Administration of Indexes¶
The indexing server manages a set of indexes in which documents can be stored or about which queries can be made.
The indexes administration screen allows creating new indexes, editing the configuration of existing indexes, or deleting them. In order to create or edit an index the following information must be specified:
Index name. Name of the index.
Index path. The path in the file system in which the metainformation and index data will be physically stored.
Analyzer type. The analyzer to be used should be selected in accordance with the language expected for the documents. Stopwords (those words that are very common in the language) will be removed.
Some analyzers use “stemming”. Those analyzers attempt to eliminate the most common morphological endings from the words in a document before it is indexed. The objective is to ensure that a search for a specific keyword also returns the documents that contain other words with the same lexical root. For example, if we look for the word “trade”, documents that contain words such as “to trade”, “trades” or “trading” are also returned.
Stemming techniques may or may not be suitable, depending on the use the application is going to be given. It is also important to bear in mind that stemming techniques are based on a series of general rules that can accept certain exceptions. This means that, in some rare cases, the system can erroneously identify the lexical roots of some words.
Denodo Aracne includes three own different analyzers:
- standard. This considers the list of stop words in English, but does not use stemming.
- english. This considers the list of stop words and stemming for English.
- spanish. This considers the list of stop words and stemming for Spanish.
It also includes some built-in analyzers provided by Lucene for the following languages: Arabic, Armenian, Basque, Brazilian, Bulgarian, Catalan, Chinese, Japanese, Korean, Czech, Danish, Dutch, Finish, French, Galician, German, Greek, Hindi, Hungarian, Indonesian, Irish, Italian, Latvian, Norwegian, Persian, Portuguese, Romanian, Russian, Swedish, Thai, and Turkish. The name of those analyzers in the Web Administration Tool is: <language> (lucene).

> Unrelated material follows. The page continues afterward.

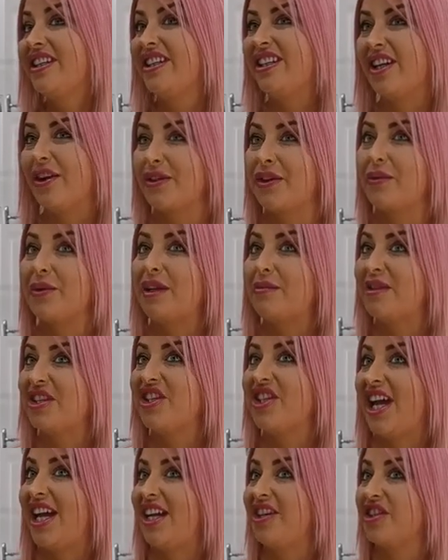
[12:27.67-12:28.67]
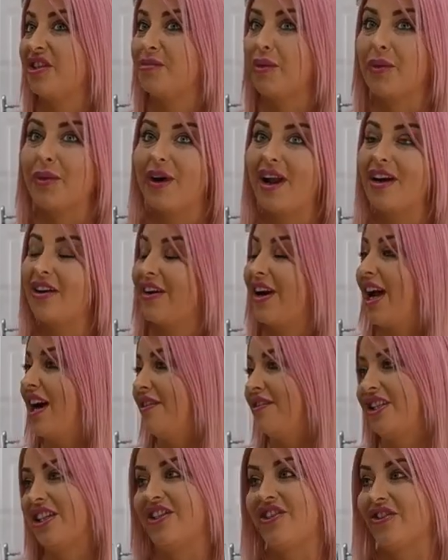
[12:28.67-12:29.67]
You know, there will be changes, but we're all going to
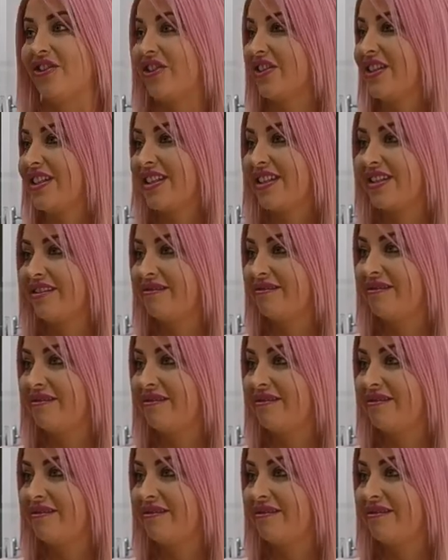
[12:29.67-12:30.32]
have to adjust.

Schema. The index schema allows specifying which fields will be included in the index. In section Administration of Index Schemas a description is given as to how to administer schemas of indexes and the configuration of the schema included by default with Denodo Aracne (standard).
The indexes administration screen also allows searching in its content (Search in Index link) and the index administration screen allows deleting the content of an index (Delete Index Content link).
The distribution of Denodo Aracne includes two pre-created indexes:
- default: uses the standard analyzer and the standard schema.
- globalsearch: uses the standard analyzer and the globalsearch schema. This is intended to be used with the Denodo Global Search crawler.